King Lear of Karlukovo
The Bulgarian Center for Not-for-Profit Law has been working since 2012 on the topic of abolishing the guardianship and introducing an adequate support system for persons who have difficulties to exercise their rights independently, providing sufficient guarantees for protection, respect for dignity and will.
In 2023, Dr. Venelin Stoychev, commissioned by BCNL, prepared an interdisciplinary study on public reservations towards the abolition of the institution of guardianship.
The text focuses on the current debate on the abolition of guardianship and the introduction of a model for supported decision-making. The analysis reveals the removal of legal capacity and placement under guardianship as a practice that contradicts some of the deepest values of Modernity. The article mobilizes resources from the research tradition of sociological perspectives on modernity to contribute to freeing the debate about the abolition of disqualification in our country from the "gravitational fields" of typologically significant macrostructural social tendencies whose manifest forms are often perceived in our country today as environmental, gendered, generational, or personal deviations.

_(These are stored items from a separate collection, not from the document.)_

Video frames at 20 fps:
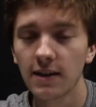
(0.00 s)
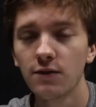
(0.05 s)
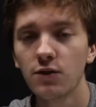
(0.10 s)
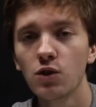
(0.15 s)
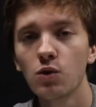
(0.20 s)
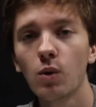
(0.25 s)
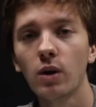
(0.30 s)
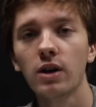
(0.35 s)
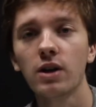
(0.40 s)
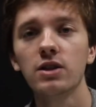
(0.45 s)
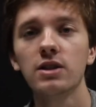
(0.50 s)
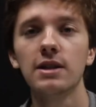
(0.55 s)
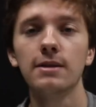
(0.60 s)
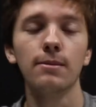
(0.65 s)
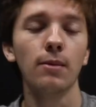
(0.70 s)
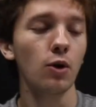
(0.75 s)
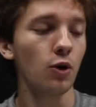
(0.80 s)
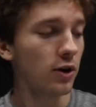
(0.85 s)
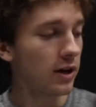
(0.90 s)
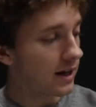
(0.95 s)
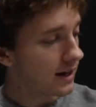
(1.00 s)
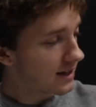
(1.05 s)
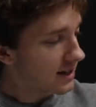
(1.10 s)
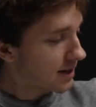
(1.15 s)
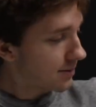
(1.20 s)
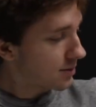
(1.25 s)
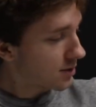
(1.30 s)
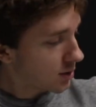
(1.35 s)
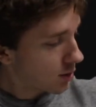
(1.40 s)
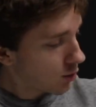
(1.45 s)
If you want to see more, hit
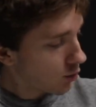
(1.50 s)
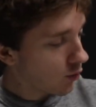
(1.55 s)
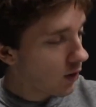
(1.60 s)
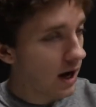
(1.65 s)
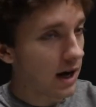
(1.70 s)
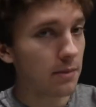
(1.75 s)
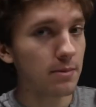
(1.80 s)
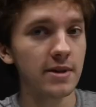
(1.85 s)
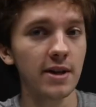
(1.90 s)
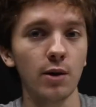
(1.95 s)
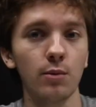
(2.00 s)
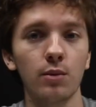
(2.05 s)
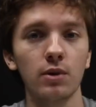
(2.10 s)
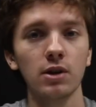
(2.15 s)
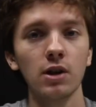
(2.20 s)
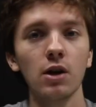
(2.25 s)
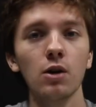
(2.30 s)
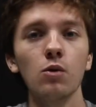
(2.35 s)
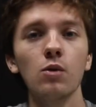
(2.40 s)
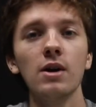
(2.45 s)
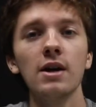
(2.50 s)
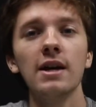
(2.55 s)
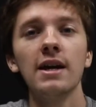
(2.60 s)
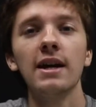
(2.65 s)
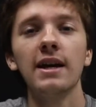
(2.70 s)
subscribe down below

The exposition takes us through the themes of the "comicality" of forensic-psychiatric expertise (M. Foucault), civility and the tendency to "follow the rules" (N. Elias), the social construction of the structure of personality (H. Marcuse, P. Burger and T. Luckmann), the threats to modern freedom embedded in the structure of modern societies (B. Constant), the realization of some of these threats (E. Fromm and H. Arendt), the socio-historical context for the replacement of "arithmetical justice" by the principle of inner conviction (M. Foucault), in order to defend the thesis that it is not the rupture (through interdiction) but the conscious construction and sustainable reproduction of social bonds that fosters the establishment of a socio-cultural context that more effectively protects the rights and interests of people with (mental) disabilities.